Unless you have been living in a cave for the past month, you will know that the NHS has recently had its 70th birthday. However, you could be forgiven for not knowing that artificial intelligence (AI) is celebrating the same anniversary.

It was in July 1948 that Alan Turing’s Intelligent Machinery report was delivered to the National Physical Laboratory. It started with the words: “’You cannot make a machine to think for you.’ This is a commonplace that is usually accepted without question. It will be the purpose of this paper to question it.”

Fast forward to now, and AI is the current buzzword when looking at the future of the NHS through technology-tinted spectacles. At the end of June, Matt Hancock – then the secretary of state for digital, culture, media and sport, now the health and social care secretary – opened the new London Office for Rapid Cybersecurity Advancement (LORCA).

In his speech, he talked up the importance of AI to the NHS. “All of the great advances in the human condition have been led by improvements in knowledge and collective intelligence,” Hancock stated.

He went on to speak about how it is going to be used to “transform the prevention, early diagnosis and treatment of a number of diseases”.

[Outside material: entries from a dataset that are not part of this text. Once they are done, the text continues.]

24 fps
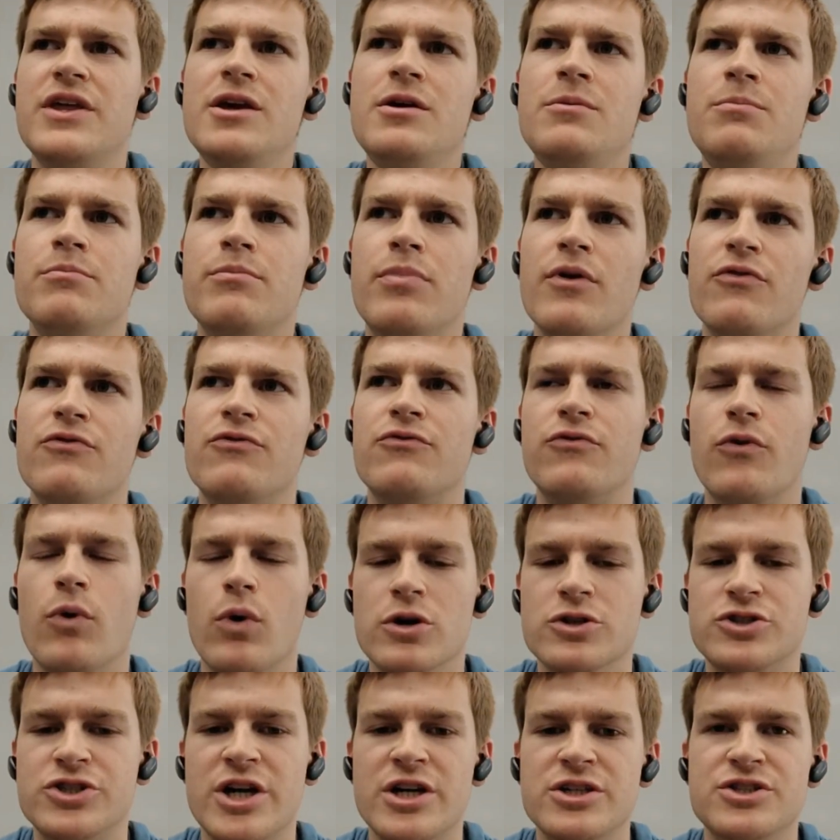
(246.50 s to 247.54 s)
think
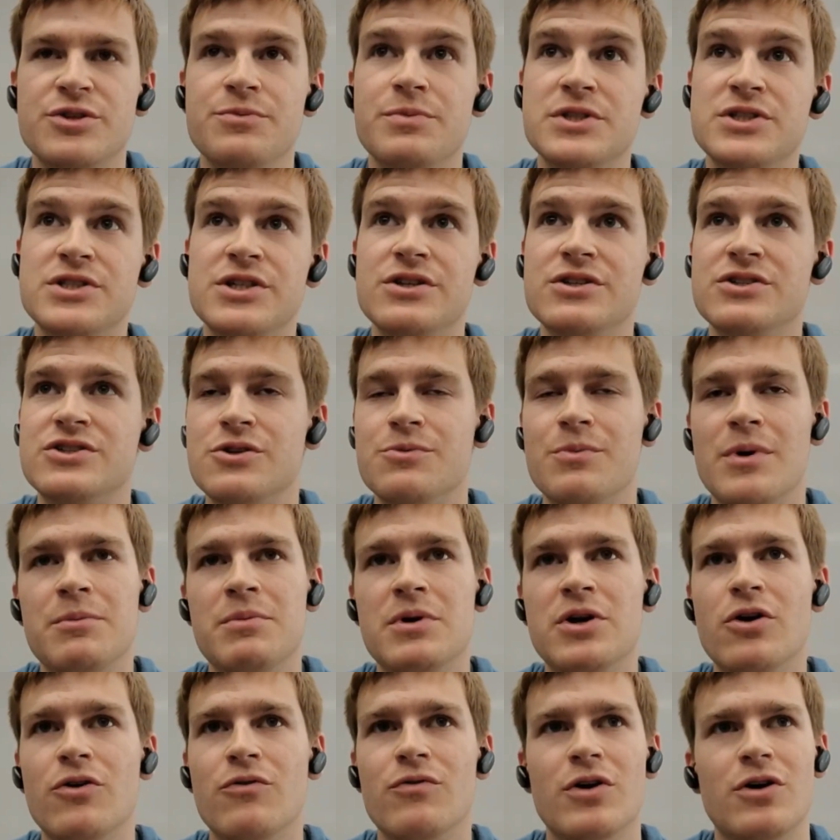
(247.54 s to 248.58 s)
before ChatGPT, so
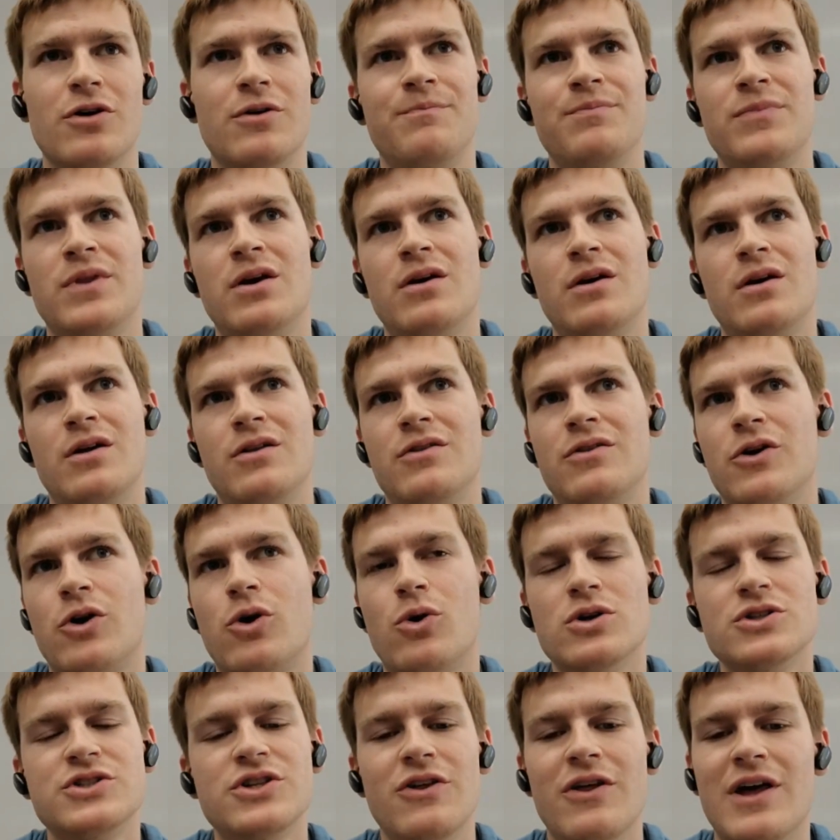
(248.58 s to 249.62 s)
maybe over the
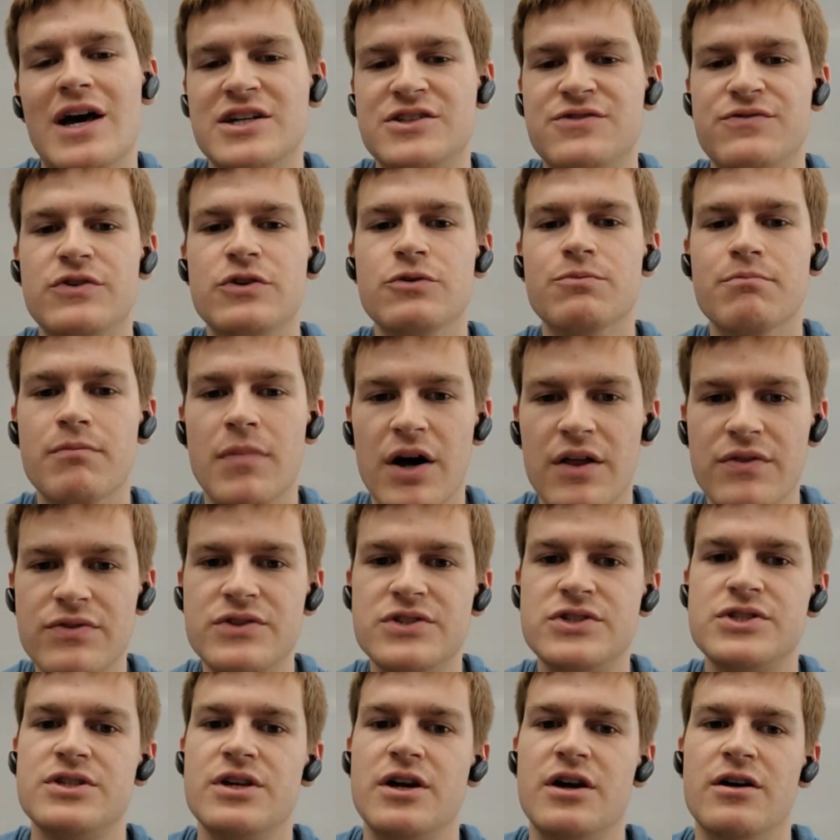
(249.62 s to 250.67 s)
course of the last few
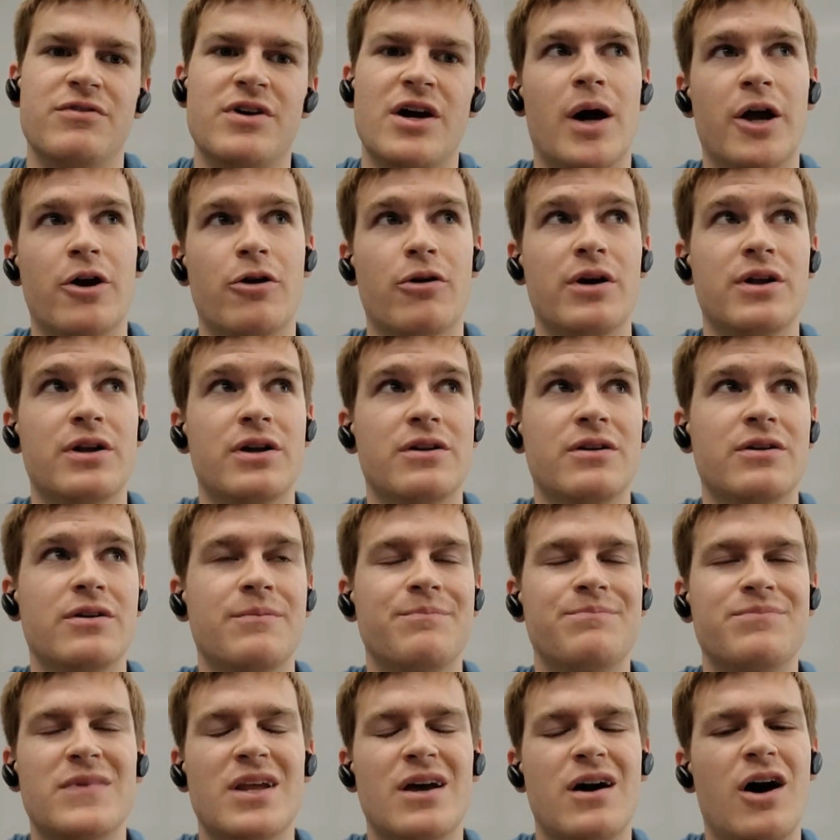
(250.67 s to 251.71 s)
months, I've migrated
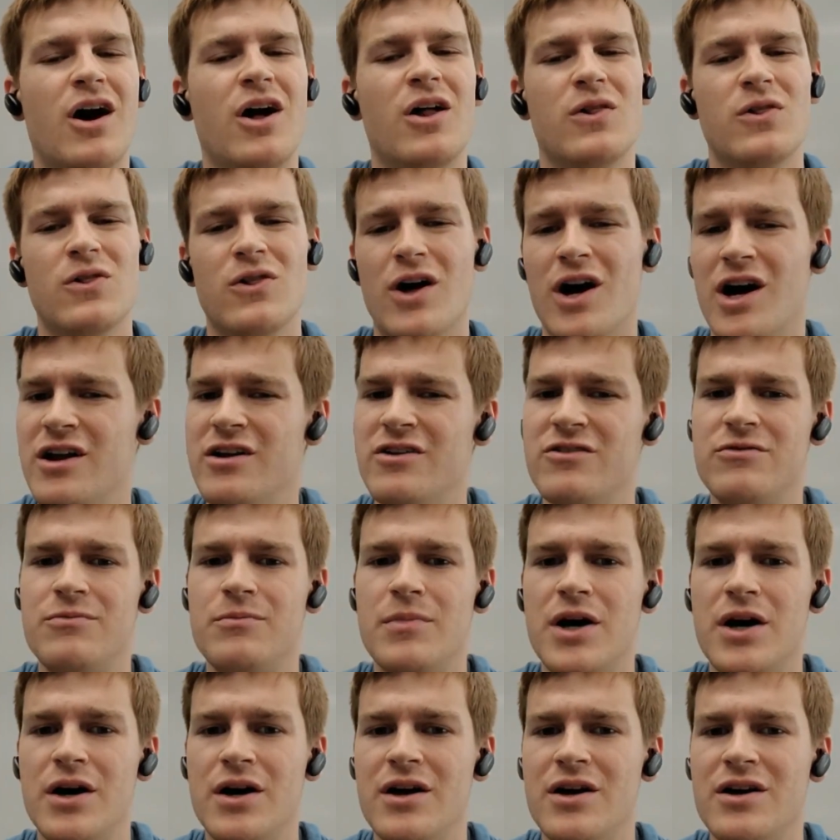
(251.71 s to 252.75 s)
a lot of
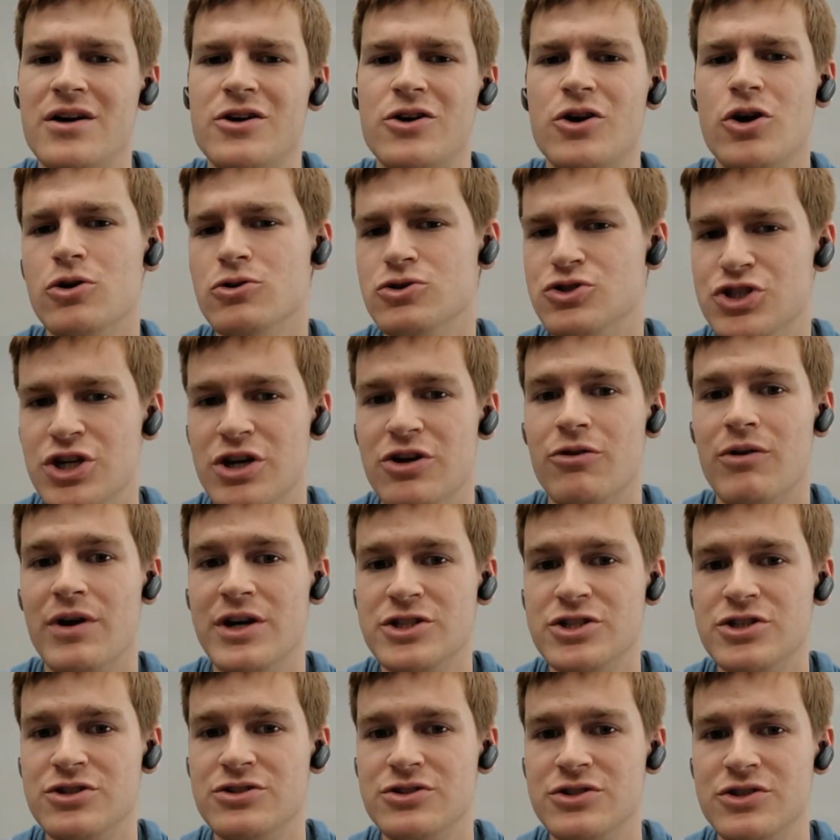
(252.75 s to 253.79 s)
my code
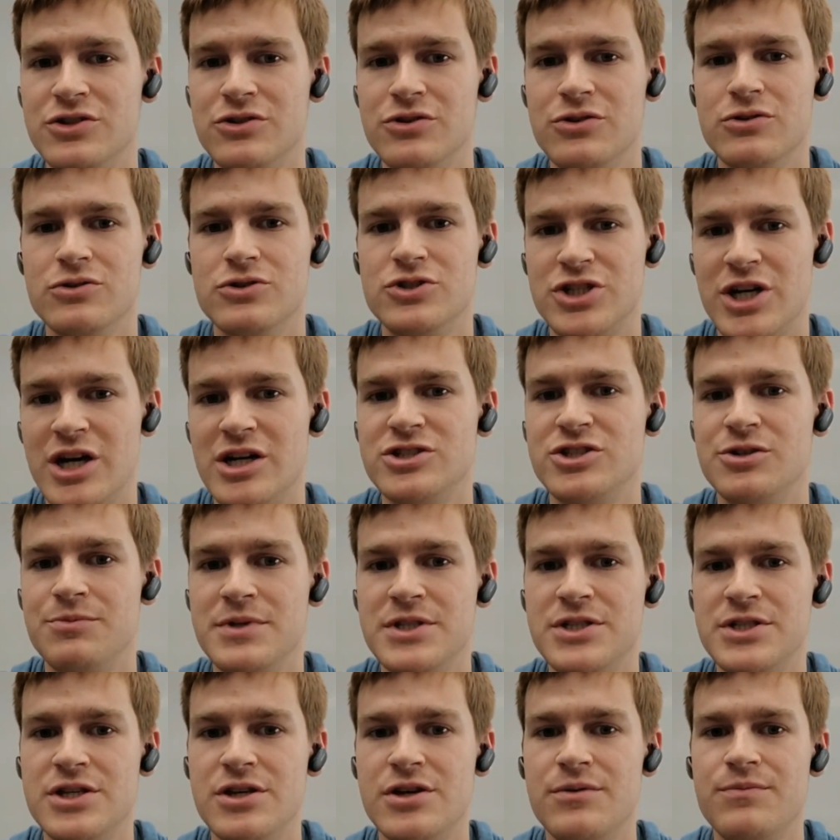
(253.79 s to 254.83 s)
generation to
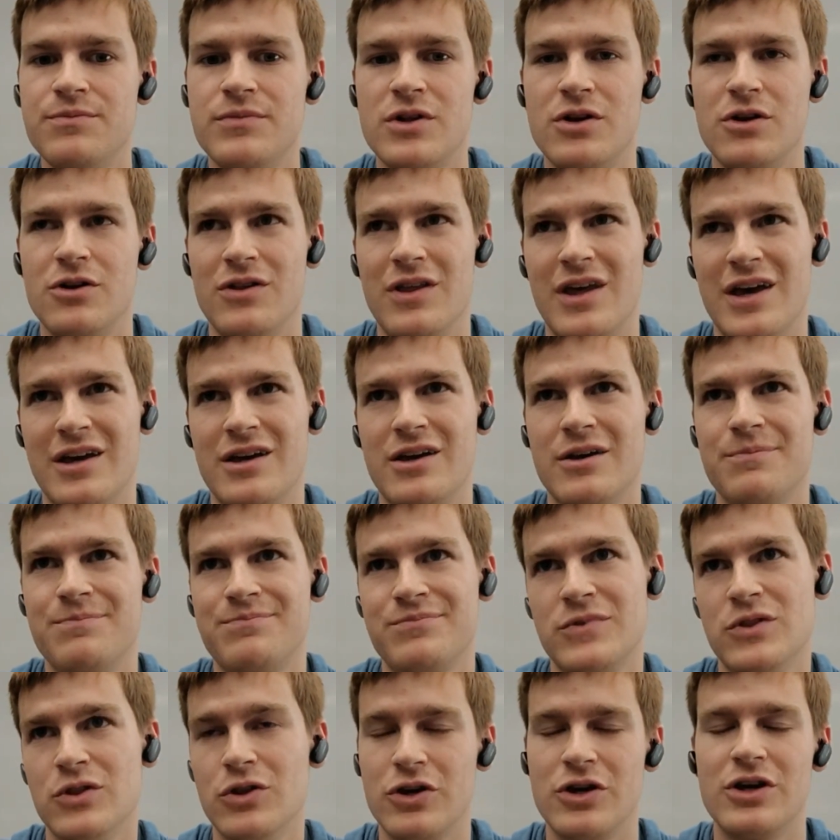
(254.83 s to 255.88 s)
ChatGPT, or like
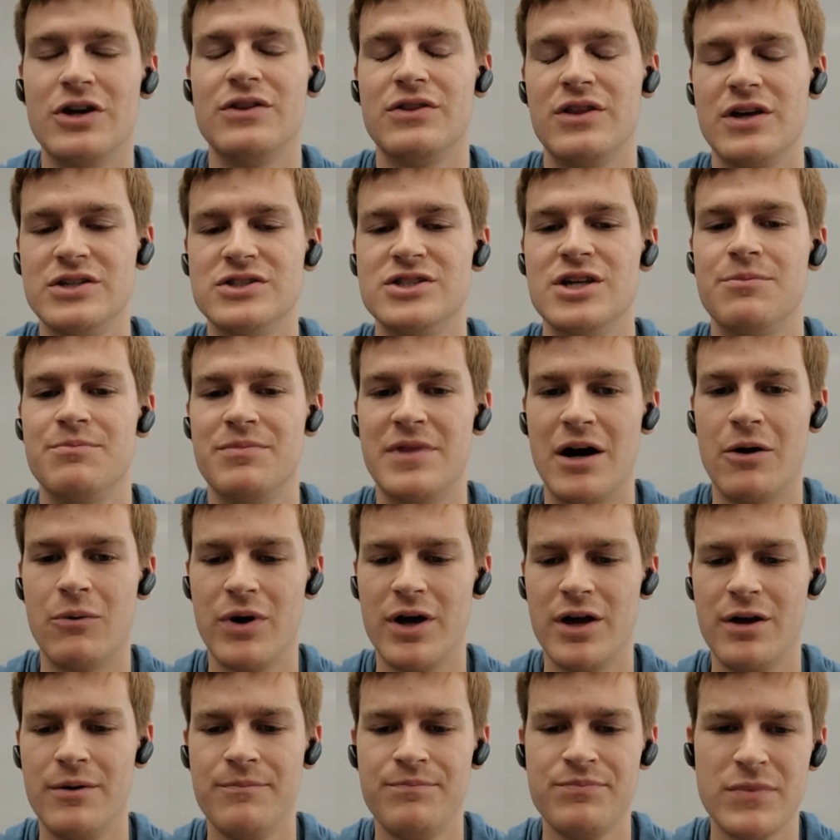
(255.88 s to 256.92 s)
looking things up that
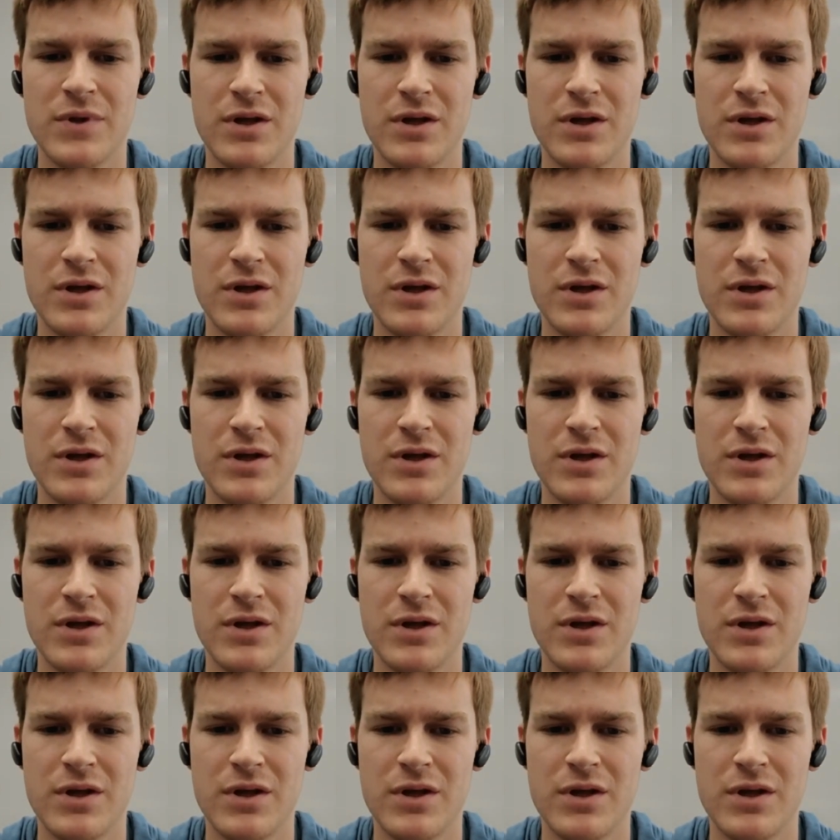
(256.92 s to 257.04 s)
way.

While confirming the opening of NHS data sets will be critical to train the intelligence through machine learning (ML), Hancock also said “making sure that the data is both secure and held in a way that enhances privacy” is a priority.

Rise of the machines

From the health focus of IBM’s Watson AI platform, through to Google-owned DeepMind projects such as the Streams app developed with the Royal Free London NHS Foundation Trust, AI promises much when it comes to analysing big data. Not least that it can do so far more quickly, from far greater pools of data and with far greater contextual accuracy than humans could ever hope to match.

Most of this isn’t disputed – unlike sharing of patient data to feed the machine beast. But I’m thinking less about the transparency of sharing such data with intelligent machines, and more about how such machines might help secure it. Not least as NHS Digital already seems to be on the case when it comes to de-identification of patient data, having signed a contract with Privitar for such software.

This should enable consistent and privacy compliant data streams to be linked across care settings and geographical boundaries. It should also aid the progress of AI within the NHS since the bigger the data sets, the better the inferences that can be drawn using machine learning technologies.

Is it AI… or is it ML?

Ah yes, ML. Without wishing to get too tied up in technical semantics, pretty much all the artificial intelligence that gets spoken about in relation to the NHS isn’t actually ‘real’ AI at all, it’s ML.

Machine learning algorithms are most commonly used in security applications to understand what a normal flow of data, access request or network activity looks like. They are not completely autonomous, they require a degree of teaching to know what they are getting right or wrong, but over a relatively short period of time can contextualise the data presented and infer intent to a high degree of accuracy.

In other words, these systems are in a better place to identify unusual and potentially dangerous scenarios than human eyes alone. The human analyst is still required to follow-up on that incident reporting, but because there are far fewer false alarms these incident response resources can be applied much more efficiently. In other words, the intelligent machine becomes another analyst sitting in the security operations centre – albeit it a very highly experienced one – and offering guidance to the physical team.

A possible security resource

Many security solutions are already implementing ML-capabilities. The NHS just needs to catch up and allow ‘AI’ to start impacting positively on its security posture. This is starting to happen. Just recently, for example, NHS Digital announced it has partnered with IBM to provide enhanced data security services to the Cyber Security Operations Centre (CSOC). This will provide access to IBM X-Force Threat Intelligence, a dynamic database of threat indicators.

IBM is a world leader in AI research, and the Watson technology (which famously won $1 million playing the Jeopardy quiz show in the US) has been developing health applications for some years now.

But the platform can also be a security resource, combining cognitive capabilities with that threat intelligence platform to reveal hidden threats. This promises to speed up the threat response process considerably and can scale to large organisations such as the NHS without blinking. Again, it wouldn’t replace human analysts but it would augment (through intelligent automation) their ability to act on potential threats faster and with less false positives.

AI isn’t the solution to the problems of data security in the NHS, but it must be part of the solution in years to come. Human error plays a vital role in the clear majority of attacks that actually succeed and while this can be mitigated in part by better education and training but cannot be eradicated. Not that I’m suggesting AI can eradicate attacks either, but the intelligent automation of auditing and access control processes could certainly cut the human vulnerability count, and therefore the number of breaches… dramatically.